The program, with the first PACE students enrolling in 2009, is already showing remarkable outcomes. Since that time over 370 scholarships totaling more than $1 million have been granted. Students who are part of the PACE program are continuing to re-enroll each subsequent college year at a better rate than either non-PACE students or the overall CSUSM average. This shows that PACE students are more likely to succeed. As a result, CSUSM is pushing to expand the program because they are getting “the best.” In addition to the guaranteed admission and financial help of the PACE program, CSUSM also provides PACE program students with early enrollment, priority registration for classes and internship opportunities. Overall there is a 23% higher retention rate and a 10% higher four-year graduation rate by PACE students.

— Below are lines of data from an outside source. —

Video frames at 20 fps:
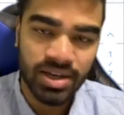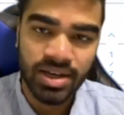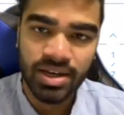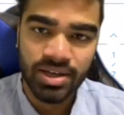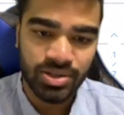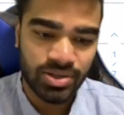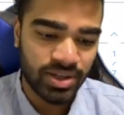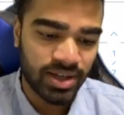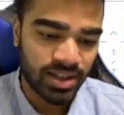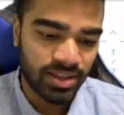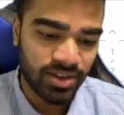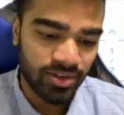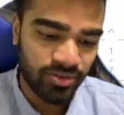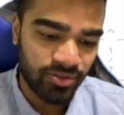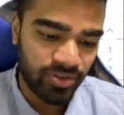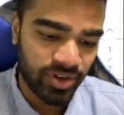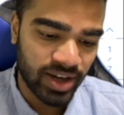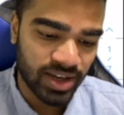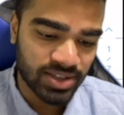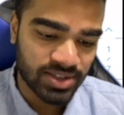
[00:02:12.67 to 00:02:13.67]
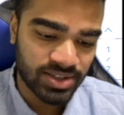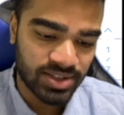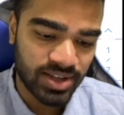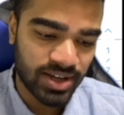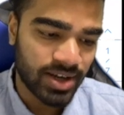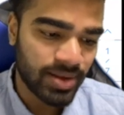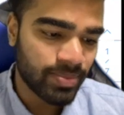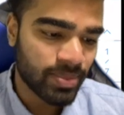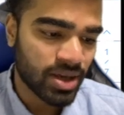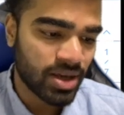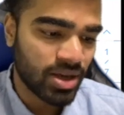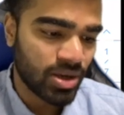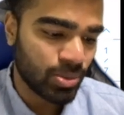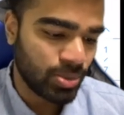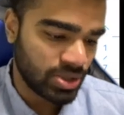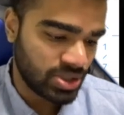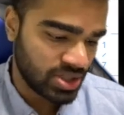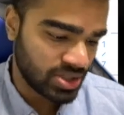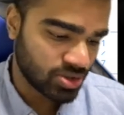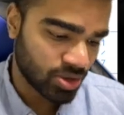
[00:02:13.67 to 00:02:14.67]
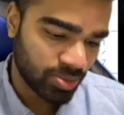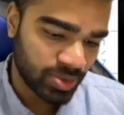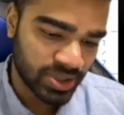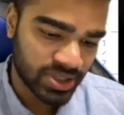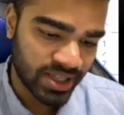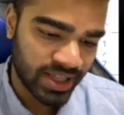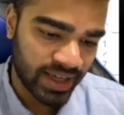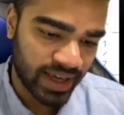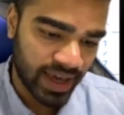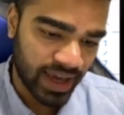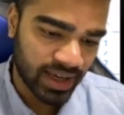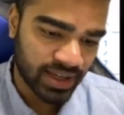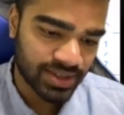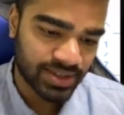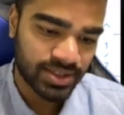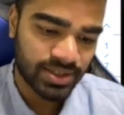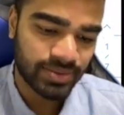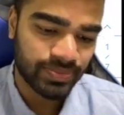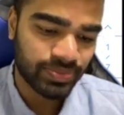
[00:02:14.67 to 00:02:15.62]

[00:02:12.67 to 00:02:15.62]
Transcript: to get the first term, which is obviously x.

Because of the program’s early success it’s being expanded. What’s clear is that in today’s economy and job market, not all students want to, need to or are able to attend a full 4 year college. So why constrain the program to just one pathway? Upon high school graduation, 36% of San Marcos high graduates attend Palomar or Mira Costa community colleges. 29% of the graduates opt to do nothing and thus one third of the graduates can’t really contribute to the economy.

In looking at the local job market, 1 in 10 jobs require a graduate degree, 2 in 10 require a Bachelor degree, while 7 out of 10 jobs only require a certificate or vocational training. Herbie said the goal of expanding the program is to “prepare students for an opportunity to compete in new middle-class economics” or prepare them for “gray collar” jobs. Today there is a wide gap between what degrees people get and the job skills needed. Given the high cost of college today and the huge amount of student debt incurred, it no longer makes sense to pursue a degree that does not prepare you for a real job. PACE Promise wants to close that gap to ensure students can graduate from a variety of programs that immediately provide relevant skills for the current job market.

Therefore the San Marcos school district and the Leichtag Foundation have agreed to use the remaining $4.5 million grant money to restructure school vocational programs so they train for today’s jobs. They also want to help students decide what really interest them before choosing a study path. As Herbie explained, “Culinary arts aren’t where the jobs are. In our area today, for example, we are science and biotech heavy and we need to re-think this.”

PACE Promise will continue to increase opportunities and relevance for today’s high school students, and they are doing it without using public money. Through partnerships with private foundations they plan to continue “Investing in human capital and expecting positive impacts.”  As Herbie said in closing, “Promise puts teeth behind making North County the educational hub it can be.”